> _EXERCISE INSTRUCTIONS_:
Return the entries below word for word; no images should appear in the copy.

> _Saved entries_:
:::::
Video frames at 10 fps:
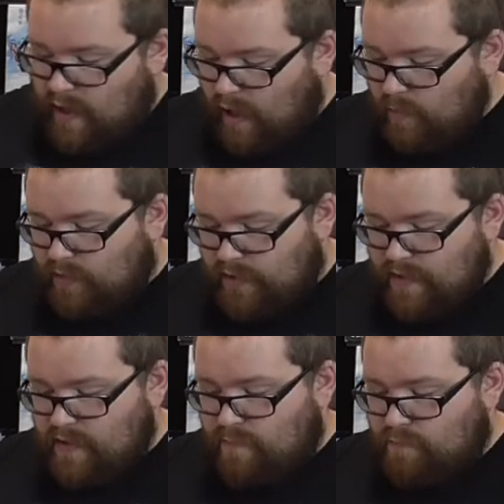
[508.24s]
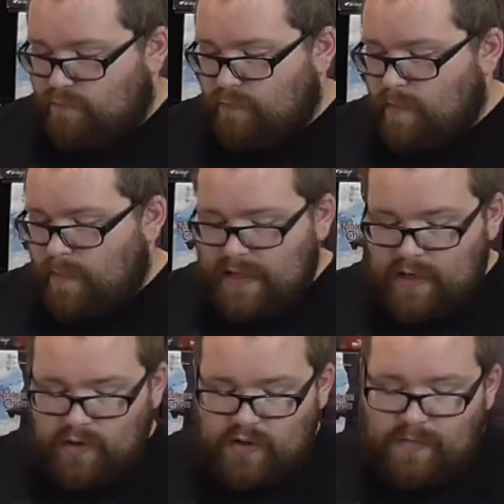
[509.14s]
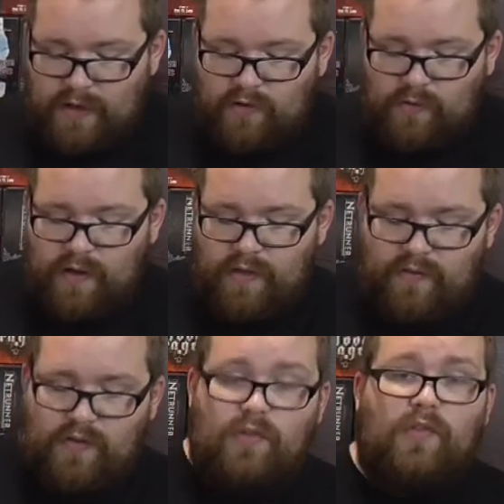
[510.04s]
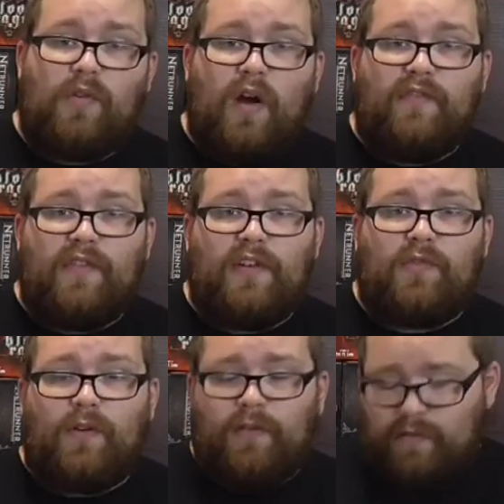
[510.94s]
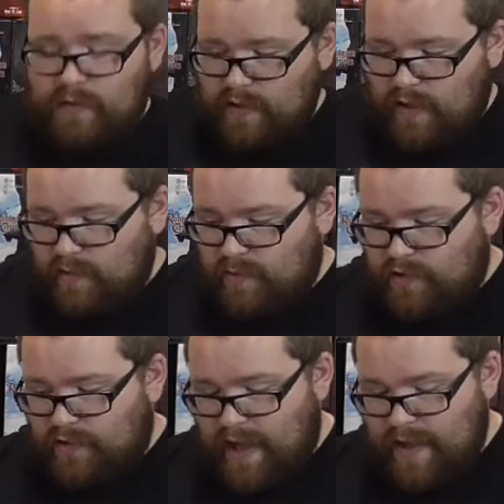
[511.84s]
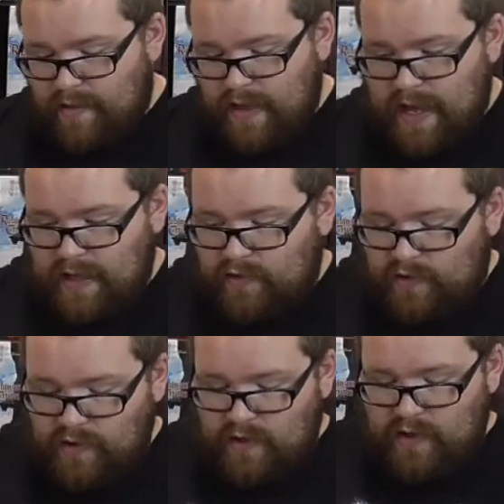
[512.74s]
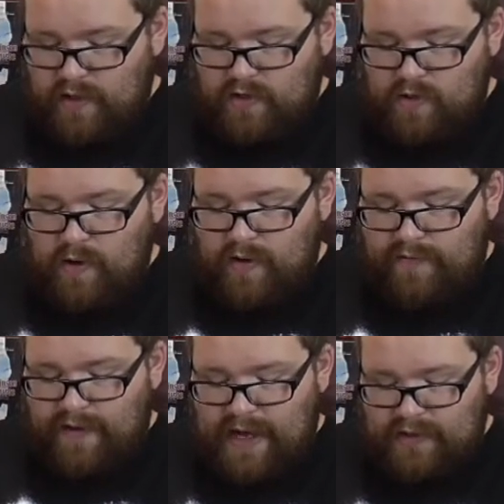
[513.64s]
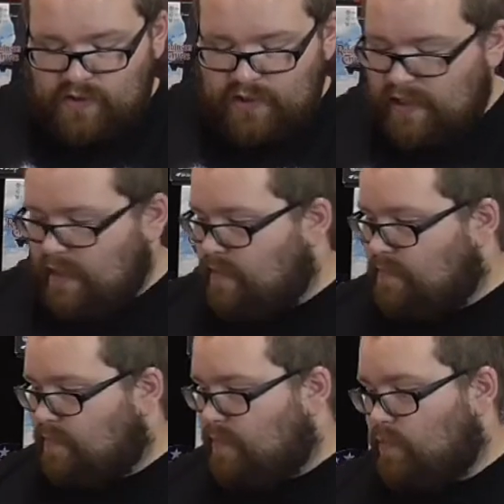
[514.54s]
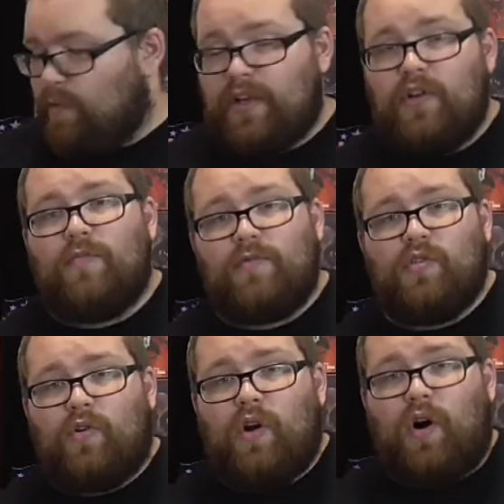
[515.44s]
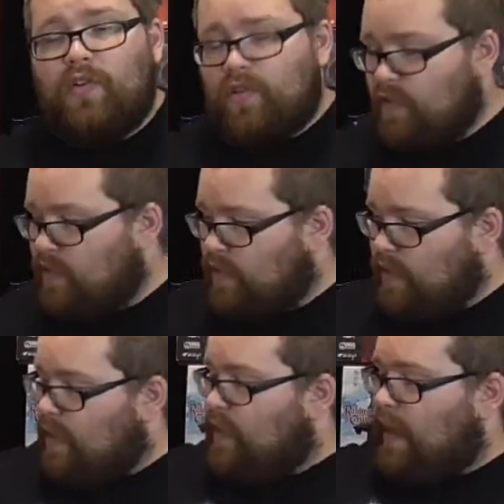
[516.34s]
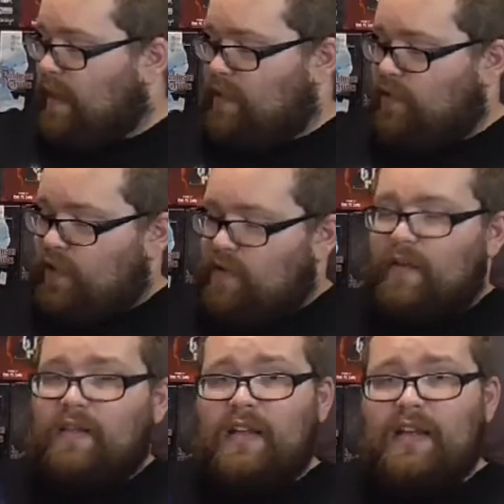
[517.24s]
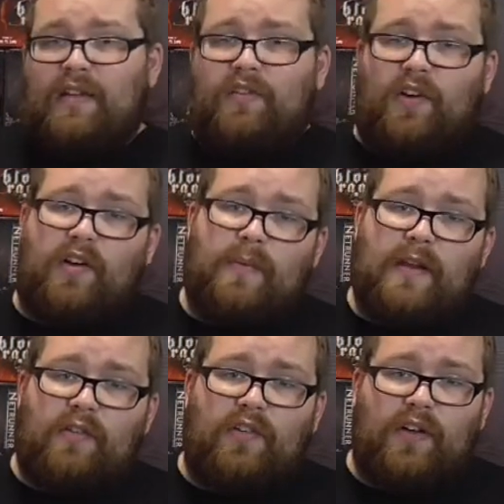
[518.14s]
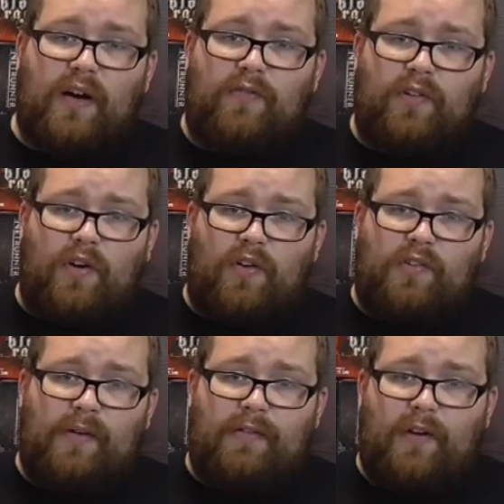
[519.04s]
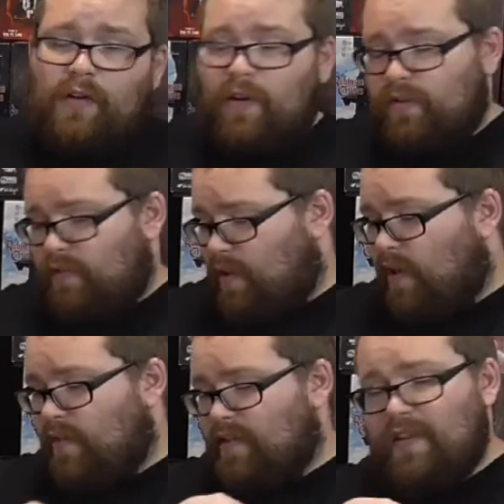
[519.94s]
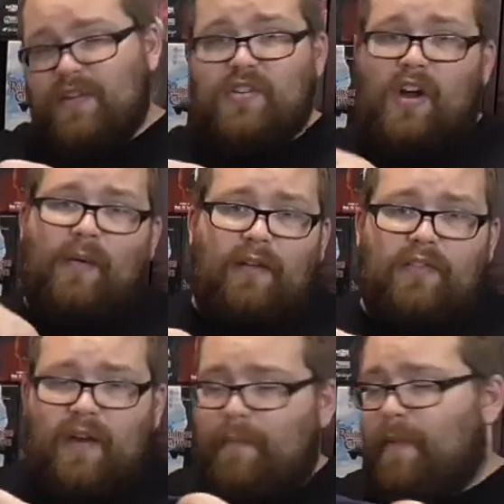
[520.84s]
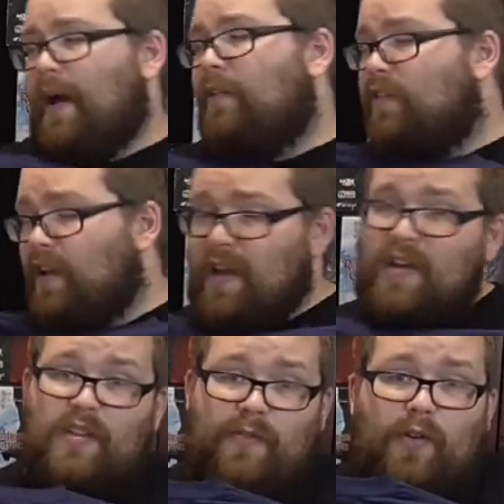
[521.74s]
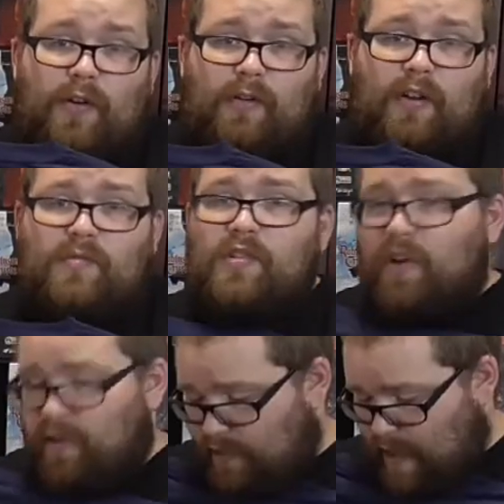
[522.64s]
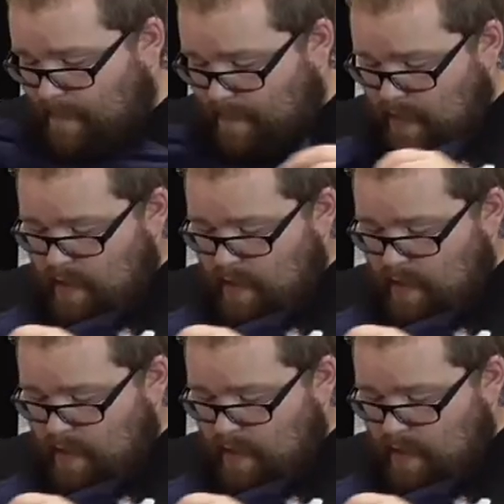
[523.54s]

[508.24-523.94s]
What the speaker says: I would say that you've probably got your money's worth if you do go for this one. I would say that you have actually recouped your costs. Considering the encyclopedia itself would cost around $9.99, the t-shirt around £10, you've already recouped your cost then.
:::::
> _ANSWER TO THE PROBLEM_:
Video frames at 10 fps:
[508.24s]
[509.14s]
[510.04s]
[510.94s]
[511.84s]
[512.74s]
[513.64s]
[514.54s]
[515.44s]
[516.34s]
[517.24s]
[518.14s]
[519.04s]
[519.94s]
[520.84s]
[521.74s]
[522.64s]
[523.54s]

[508.24-523.94s]
What the speaker says: I would say that you've probably got your money's worth if you do go for this one. I would say that you have actually recouped your costs. Considering the encyclopedia itself would cost around $9.99, the t-shirt around £10, you've already recouped your cost then.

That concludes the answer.